## Task directions:
Produce again, without any change, the lines running from the one with "[00:00:02.25]" through the final line of the data below, and only those.

[Collected data entries]
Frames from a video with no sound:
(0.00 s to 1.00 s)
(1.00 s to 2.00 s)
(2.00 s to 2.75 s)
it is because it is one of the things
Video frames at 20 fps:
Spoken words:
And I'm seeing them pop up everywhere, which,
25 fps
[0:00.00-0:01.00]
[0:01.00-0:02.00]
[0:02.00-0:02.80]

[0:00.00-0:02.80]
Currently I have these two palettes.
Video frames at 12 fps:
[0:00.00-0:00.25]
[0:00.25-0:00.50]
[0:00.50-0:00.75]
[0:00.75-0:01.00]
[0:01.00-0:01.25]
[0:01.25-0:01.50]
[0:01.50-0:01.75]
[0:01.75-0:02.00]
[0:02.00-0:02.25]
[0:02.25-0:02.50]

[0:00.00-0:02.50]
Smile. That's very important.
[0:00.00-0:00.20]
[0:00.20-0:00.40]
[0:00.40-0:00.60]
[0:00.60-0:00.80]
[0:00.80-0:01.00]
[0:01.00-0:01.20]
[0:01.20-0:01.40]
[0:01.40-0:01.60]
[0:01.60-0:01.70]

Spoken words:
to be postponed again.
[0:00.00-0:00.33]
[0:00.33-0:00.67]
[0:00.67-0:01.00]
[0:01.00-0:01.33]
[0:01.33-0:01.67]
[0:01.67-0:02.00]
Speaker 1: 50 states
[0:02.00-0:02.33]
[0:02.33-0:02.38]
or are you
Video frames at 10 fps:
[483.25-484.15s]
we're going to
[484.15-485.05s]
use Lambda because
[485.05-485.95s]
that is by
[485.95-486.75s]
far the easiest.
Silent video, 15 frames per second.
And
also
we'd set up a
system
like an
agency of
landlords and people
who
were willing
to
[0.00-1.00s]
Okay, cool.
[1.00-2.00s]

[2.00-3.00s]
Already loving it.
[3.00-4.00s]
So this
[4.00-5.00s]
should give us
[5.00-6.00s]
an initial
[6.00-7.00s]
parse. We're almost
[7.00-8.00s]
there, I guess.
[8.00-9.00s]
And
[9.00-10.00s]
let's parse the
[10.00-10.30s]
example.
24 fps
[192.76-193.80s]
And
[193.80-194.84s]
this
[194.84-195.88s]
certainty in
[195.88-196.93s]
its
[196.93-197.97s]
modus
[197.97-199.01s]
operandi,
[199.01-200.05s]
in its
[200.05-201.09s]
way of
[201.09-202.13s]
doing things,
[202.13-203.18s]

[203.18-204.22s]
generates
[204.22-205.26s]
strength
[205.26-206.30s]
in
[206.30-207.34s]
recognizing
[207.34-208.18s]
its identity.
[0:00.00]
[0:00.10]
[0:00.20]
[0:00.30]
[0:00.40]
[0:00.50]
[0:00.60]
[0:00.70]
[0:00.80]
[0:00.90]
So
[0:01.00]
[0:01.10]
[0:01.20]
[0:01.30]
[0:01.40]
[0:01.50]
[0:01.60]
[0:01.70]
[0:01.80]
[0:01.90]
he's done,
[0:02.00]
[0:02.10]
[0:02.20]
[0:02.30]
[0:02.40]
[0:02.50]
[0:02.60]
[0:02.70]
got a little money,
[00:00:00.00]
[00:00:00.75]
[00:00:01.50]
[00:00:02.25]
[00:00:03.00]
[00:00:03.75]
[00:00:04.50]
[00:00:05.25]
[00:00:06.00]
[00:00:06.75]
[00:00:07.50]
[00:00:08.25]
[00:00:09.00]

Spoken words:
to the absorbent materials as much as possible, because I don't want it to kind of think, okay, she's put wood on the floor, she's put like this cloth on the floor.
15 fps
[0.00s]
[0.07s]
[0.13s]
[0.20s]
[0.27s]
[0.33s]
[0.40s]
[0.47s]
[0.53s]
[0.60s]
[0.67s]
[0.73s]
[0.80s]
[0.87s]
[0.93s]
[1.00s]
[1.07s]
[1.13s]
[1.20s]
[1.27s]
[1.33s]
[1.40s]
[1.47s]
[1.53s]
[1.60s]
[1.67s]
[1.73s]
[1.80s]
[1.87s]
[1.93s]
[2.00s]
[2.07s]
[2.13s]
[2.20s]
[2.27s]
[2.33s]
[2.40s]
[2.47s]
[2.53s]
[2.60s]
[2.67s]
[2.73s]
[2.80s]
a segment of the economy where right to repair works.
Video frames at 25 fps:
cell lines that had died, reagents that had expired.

## Result below:
[00:00:02.25]
[00:00:03.00]
[00:00:03.75]
[00:00:04.50]
[00:00:05.25]
[00:00:06.00]
[00:00:06.75]
[00:00:07.50]
[00:00:08.25]
[00:00:09.00]

Spoken words:
to the absorbent materials as much as possible, because I don't want it to kind of think, okay, she's put wood on the floor, she's put like this cloth on the floor.
15 fps
[0.00s]
[0.07s]
[0.13s]
[0.20s]
[0.27s]
[0.33s]
[0.40s]
[0.47s]
[0.53s]
[0.60s]
[0.67s]
[0.73s]
[0.80s]
[0.87s]
[0.93s]
[1.00s]
[1.07s]
[1.13s]
[1.20s]
[1.27s]
[1.33s]
[1.40s]
[1.47s]
[1.53s]
[1.60s]
[1.67s]
[1.73s]
[1.80s]
[1.87s]
[1.93s]
[2.00s]
[2.07s]
[2.13s]
[2.20s]
[2.27s]
[2.33s]
[2.40s]
[2.47s]
[2.53s]
[2.60s]
[2.67s]
[2.73s]
[2.80s]
a segment of the economy where right to repair works.
Video frames at 25 fps:
cell lines that had died, reagents that had expired.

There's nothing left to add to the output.